- **Data for processing**
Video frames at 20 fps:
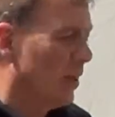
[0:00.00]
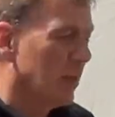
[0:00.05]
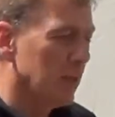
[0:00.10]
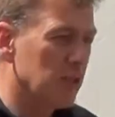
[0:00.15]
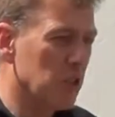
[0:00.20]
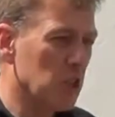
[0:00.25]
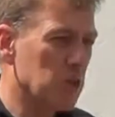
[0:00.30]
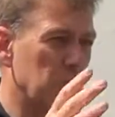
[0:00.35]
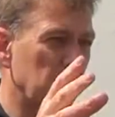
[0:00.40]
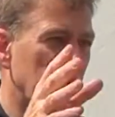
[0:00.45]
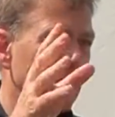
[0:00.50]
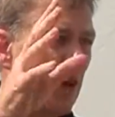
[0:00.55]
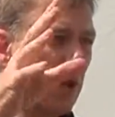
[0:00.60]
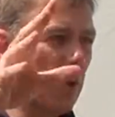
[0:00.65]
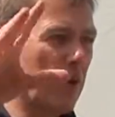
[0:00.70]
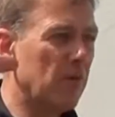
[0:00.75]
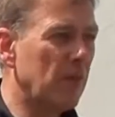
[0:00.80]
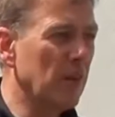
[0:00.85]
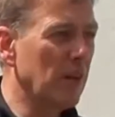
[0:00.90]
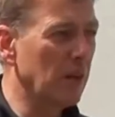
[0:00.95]
Just before
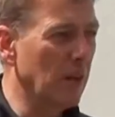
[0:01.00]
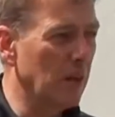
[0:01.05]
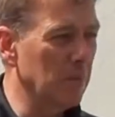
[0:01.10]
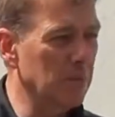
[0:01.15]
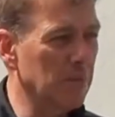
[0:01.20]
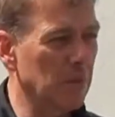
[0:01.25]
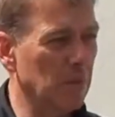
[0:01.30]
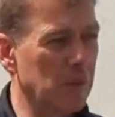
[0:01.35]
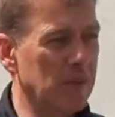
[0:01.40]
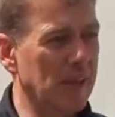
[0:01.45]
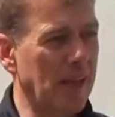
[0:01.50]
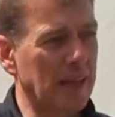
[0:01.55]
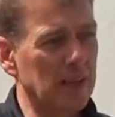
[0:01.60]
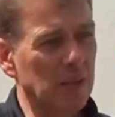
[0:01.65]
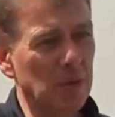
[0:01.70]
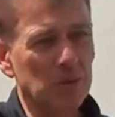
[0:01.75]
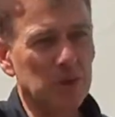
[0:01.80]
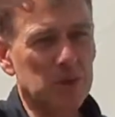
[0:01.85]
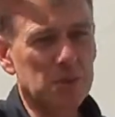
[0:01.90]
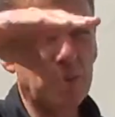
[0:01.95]
we fill them, we
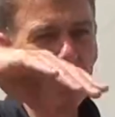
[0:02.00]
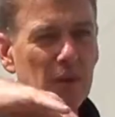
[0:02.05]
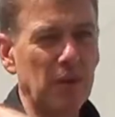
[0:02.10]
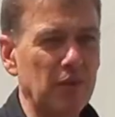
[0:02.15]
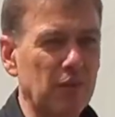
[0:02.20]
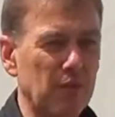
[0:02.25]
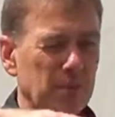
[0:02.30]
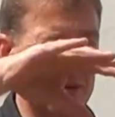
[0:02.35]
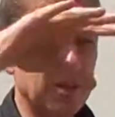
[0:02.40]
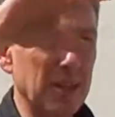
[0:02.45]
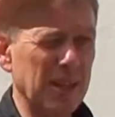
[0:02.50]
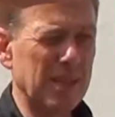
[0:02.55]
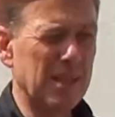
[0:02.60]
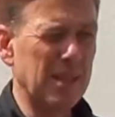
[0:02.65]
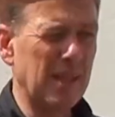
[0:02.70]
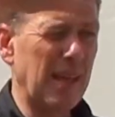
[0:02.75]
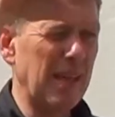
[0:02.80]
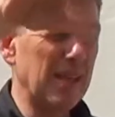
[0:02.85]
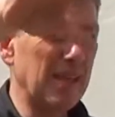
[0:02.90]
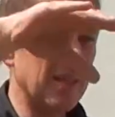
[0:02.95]
dilute the spirit from
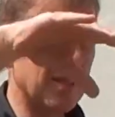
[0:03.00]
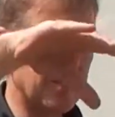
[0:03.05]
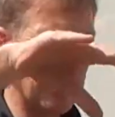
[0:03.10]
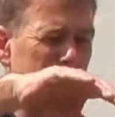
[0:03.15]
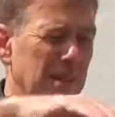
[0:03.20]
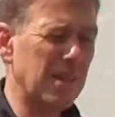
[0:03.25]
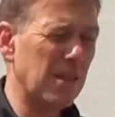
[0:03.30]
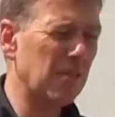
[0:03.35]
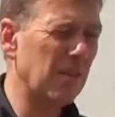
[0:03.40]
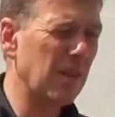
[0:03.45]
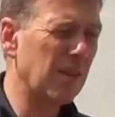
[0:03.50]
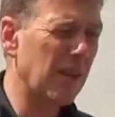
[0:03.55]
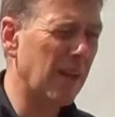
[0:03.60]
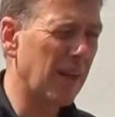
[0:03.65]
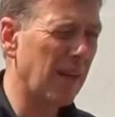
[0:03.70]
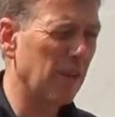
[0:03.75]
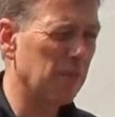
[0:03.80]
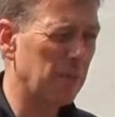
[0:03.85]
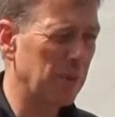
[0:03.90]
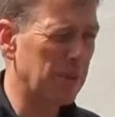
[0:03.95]
68 to
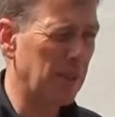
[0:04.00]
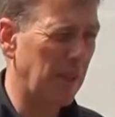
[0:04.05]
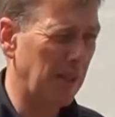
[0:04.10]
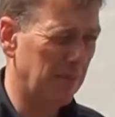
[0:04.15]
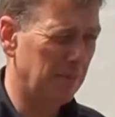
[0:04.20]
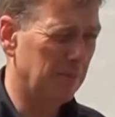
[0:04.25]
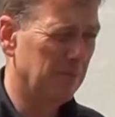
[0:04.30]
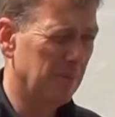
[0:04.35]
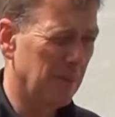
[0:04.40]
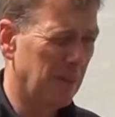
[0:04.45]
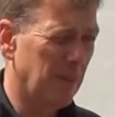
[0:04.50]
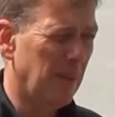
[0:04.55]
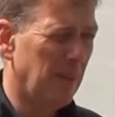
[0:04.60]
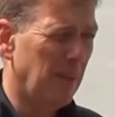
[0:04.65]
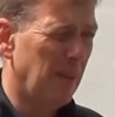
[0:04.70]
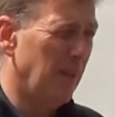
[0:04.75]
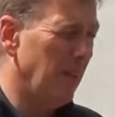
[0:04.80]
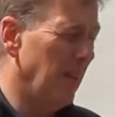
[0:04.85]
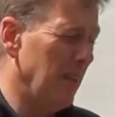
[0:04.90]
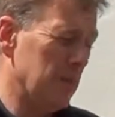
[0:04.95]
63.5%.
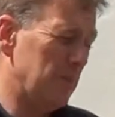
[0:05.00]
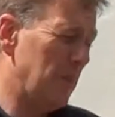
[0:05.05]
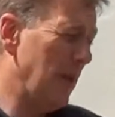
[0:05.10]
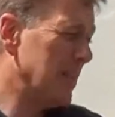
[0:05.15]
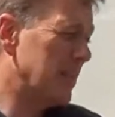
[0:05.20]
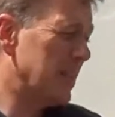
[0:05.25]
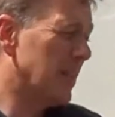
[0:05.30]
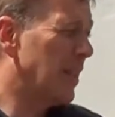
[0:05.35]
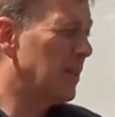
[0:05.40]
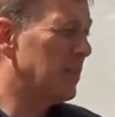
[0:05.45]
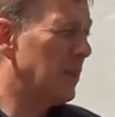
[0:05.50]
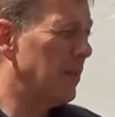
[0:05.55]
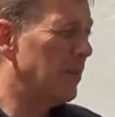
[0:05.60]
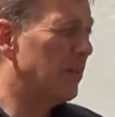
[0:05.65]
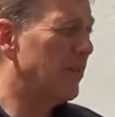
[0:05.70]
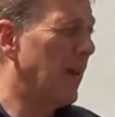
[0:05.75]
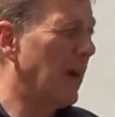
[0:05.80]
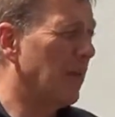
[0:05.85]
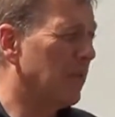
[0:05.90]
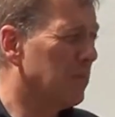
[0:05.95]
It's basically been
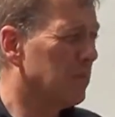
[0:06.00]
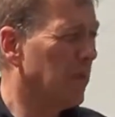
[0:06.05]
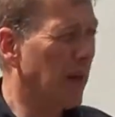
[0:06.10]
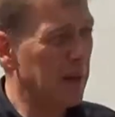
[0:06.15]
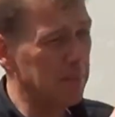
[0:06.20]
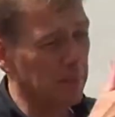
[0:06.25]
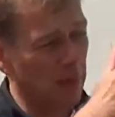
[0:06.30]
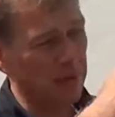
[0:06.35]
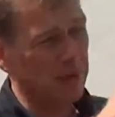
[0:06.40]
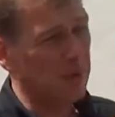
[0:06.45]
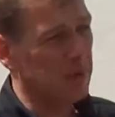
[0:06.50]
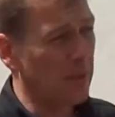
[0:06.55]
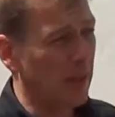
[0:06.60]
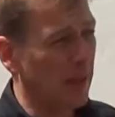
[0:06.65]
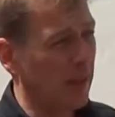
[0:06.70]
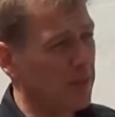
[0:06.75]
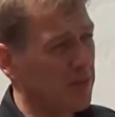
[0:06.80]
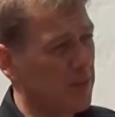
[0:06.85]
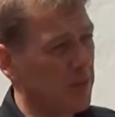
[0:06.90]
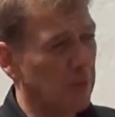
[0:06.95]
found by modern
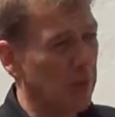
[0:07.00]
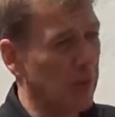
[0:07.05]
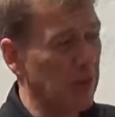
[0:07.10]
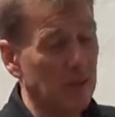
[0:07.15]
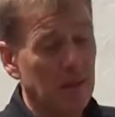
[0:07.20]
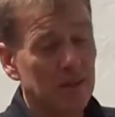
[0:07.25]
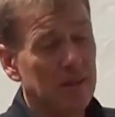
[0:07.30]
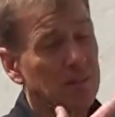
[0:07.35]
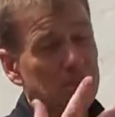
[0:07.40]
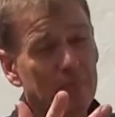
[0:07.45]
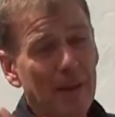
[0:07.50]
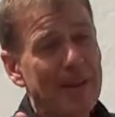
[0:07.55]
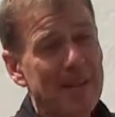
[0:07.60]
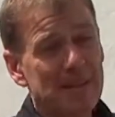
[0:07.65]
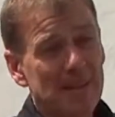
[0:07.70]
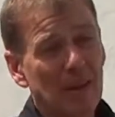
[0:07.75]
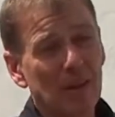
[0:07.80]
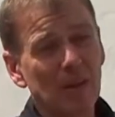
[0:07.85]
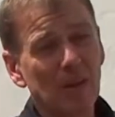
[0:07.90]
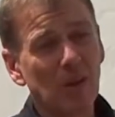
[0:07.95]
science to be the
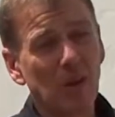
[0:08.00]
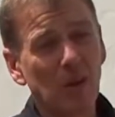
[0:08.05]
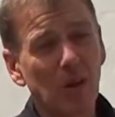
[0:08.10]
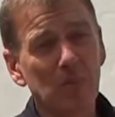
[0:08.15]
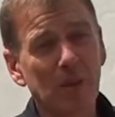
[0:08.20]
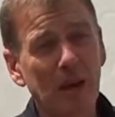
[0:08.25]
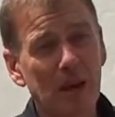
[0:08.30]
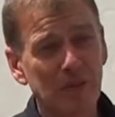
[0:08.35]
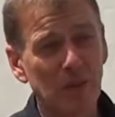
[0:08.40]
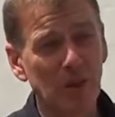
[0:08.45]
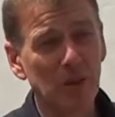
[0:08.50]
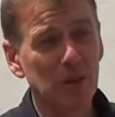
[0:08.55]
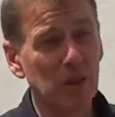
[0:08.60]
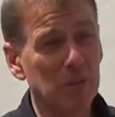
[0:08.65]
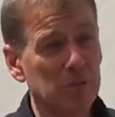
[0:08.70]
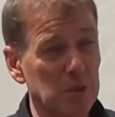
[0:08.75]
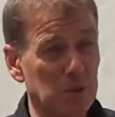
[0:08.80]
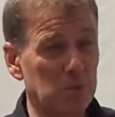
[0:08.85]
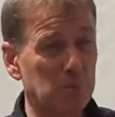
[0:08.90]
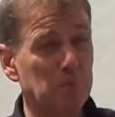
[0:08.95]
best alcohol by
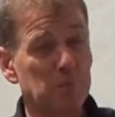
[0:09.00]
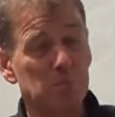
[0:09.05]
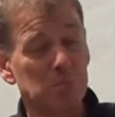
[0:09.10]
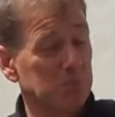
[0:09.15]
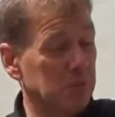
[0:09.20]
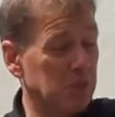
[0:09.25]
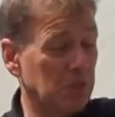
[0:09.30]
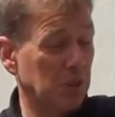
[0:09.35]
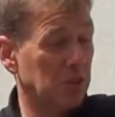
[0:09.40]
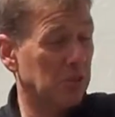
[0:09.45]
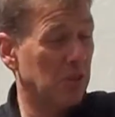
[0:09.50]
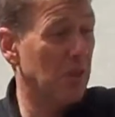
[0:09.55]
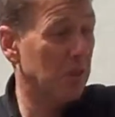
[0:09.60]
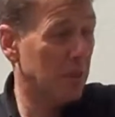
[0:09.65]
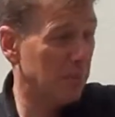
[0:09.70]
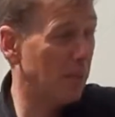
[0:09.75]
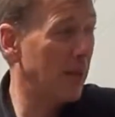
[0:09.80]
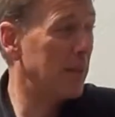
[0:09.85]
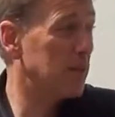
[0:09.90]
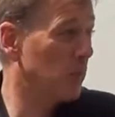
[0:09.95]
volume to create
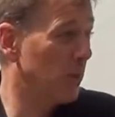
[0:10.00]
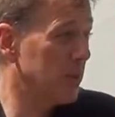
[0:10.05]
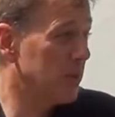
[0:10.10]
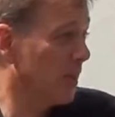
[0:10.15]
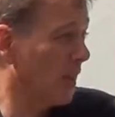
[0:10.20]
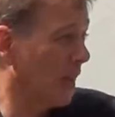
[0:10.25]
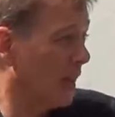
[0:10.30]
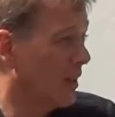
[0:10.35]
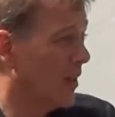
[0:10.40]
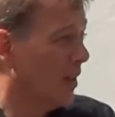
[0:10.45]
the best whisky.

- **What needs to be done**
No picture belongs in the copy; return the rest of the listing exactly.

- **Written answer**
Video frames at 20 fps:
[0:00.00]
[0:00.05]
[0:00.10]
[0:00.15]
[0:00.20]
[0:00.25]
[0:00.30]
[0:00.35]
[0:00.40]
[0:00.45]
[0:00.50]
[0:00.55]
[0:00.60]
[0:00.65]
[0:00.70]
[0:00.75]
[0:00.80]
[0:00.85]
[0:00.90]
[0:00.95]
Just before
[0:01.00]
[0:01.05]
[0:01.10]
[0:01.15]
[0:01.20]
[0:01.25]
[0:01.30]
[0:01.35]
[0:01.40]
[0:01.45]
[0:01.50]
[0:01.55]
[0:01.60]
[0:01.65]
[0:01.70]
[0:01.75]
[0:01.80]
[0:01.85]
[0:01.90]
[0:01.95]
we fill them, we
[0:02.00]
[0:02.05]
[0:02.10]
[0:02.15]
[0:02.20]
[0:02.25]
[0:02.30]
[0:02.35]
[0:02.40]
[0:02.45]
[0:02.50]
[0:02.55]
[0:02.60]
[0:02.65]
[0:02.70]
[0:02.75]
[0:02.80]
[0:02.85]
[0:02.90]
[0:02.95]
dilute the spirit from
[0:03.00]
[0:03.05]
[0:03.10]
[0:03.15]
[0:03.20]
[0:03.25]
[0:03.30]
[0:03.35]
[0:03.40]
[0:03.45]
[0:03.50]
[0:03.55]
[0:03.60]
[0:03.65]
[0:03.70]
[0:03.75]
[0:03.80]
[0:03.85]
[0:03.90]
[0:03.95]
68 to
[0:04.00]
[0:04.05]
[0:04.10]
[0:04.15]
[0:04.20]
[0:04.25]
[0:04.30]
[0:04.35]
[0:04.40]
[0:04.45]
[0:04.50]
[0:04.55]
[0:04.60]
[0:04.65]
[0:04.70]
[0:04.75]
[0:04.80]
[0:04.85]
[0:04.90]
[0:04.95]
63.5%.
[0:05.00]
[0:05.05]
[0:05.10]
[0:05.15]
[0:05.20]
[0:05.25]
[0:05.30]
[0:05.35]
[0:05.40]
[0:05.45]
[0:05.50]
[0:05.55]
[0:05.60]
[0:05.65]
[0:05.70]
[0:05.75]
[0:05.80]
[0:05.85]
[0:05.90]
[0:05.95]
It's basically been
[0:06.00]
[0:06.05]
[0:06.10]
[0:06.15]
[0:06.20]
[0:06.25]
[0:06.30]
[0:06.35]
[0:06.40]
[0:06.45]
[0:06.50]
[0:06.55]
[0:06.60]
[0:06.65]
[0:06.70]
[0:06.75]
[0:06.80]
[0:06.85]
[0:06.90]
[0:06.95]
found by modern
[0:07.00]
[0:07.05]
[0:07.10]
[0:07.15]
[0:07.20]
[0:07.25]
[0:07.30]
[0:07.35]
[0:07.40]
[0:07.45]
[0:07.50]
[0:07.55]
[0:07.60]
[0:07.65]
[0:07.70]
[0:07.75]
[0:07.80]
[0:07.85]
[0:07.90]
[0:07.95]
science to be the
[0:08.00]
[0:08.05]
[0:08.10]
[0:08.15]
[0:08.20]
[0:08.25]
[0:08.30]
[0:08.35]
[0:08.40]
[0:08.45]
[0:08.50]
[0:08.55]
[0:08.60]
[0:08.65]
[0:08.70]
[0:08.75]
[0:08.80]
[0:08.85]
[0:08.90]
[0:08.95]
best alcohol by
[0:09.00]
[0:09.05]
[0:09.10]
[0:09.15]
[0:09.20]
[0:09.25]
[0:09.30]
[0:09.35]
[0:09.40]
[0:09.45]
[0:09.50]
[0:09.55]
[0:09.60]
[0:09.65]
[0:09.70]
[0:09.75]
[0:09.80]
[0:09.85]
[0:09.90]
[0:09.95]
volume to create
[0:10.00]
[0:10.05]
[0:10.10]
[0:10.15]
[0:10.20]
[0:10.25]
[0:10.30]
[0:10.35]
[0:10.40]
[0:10.45]
the best whisky.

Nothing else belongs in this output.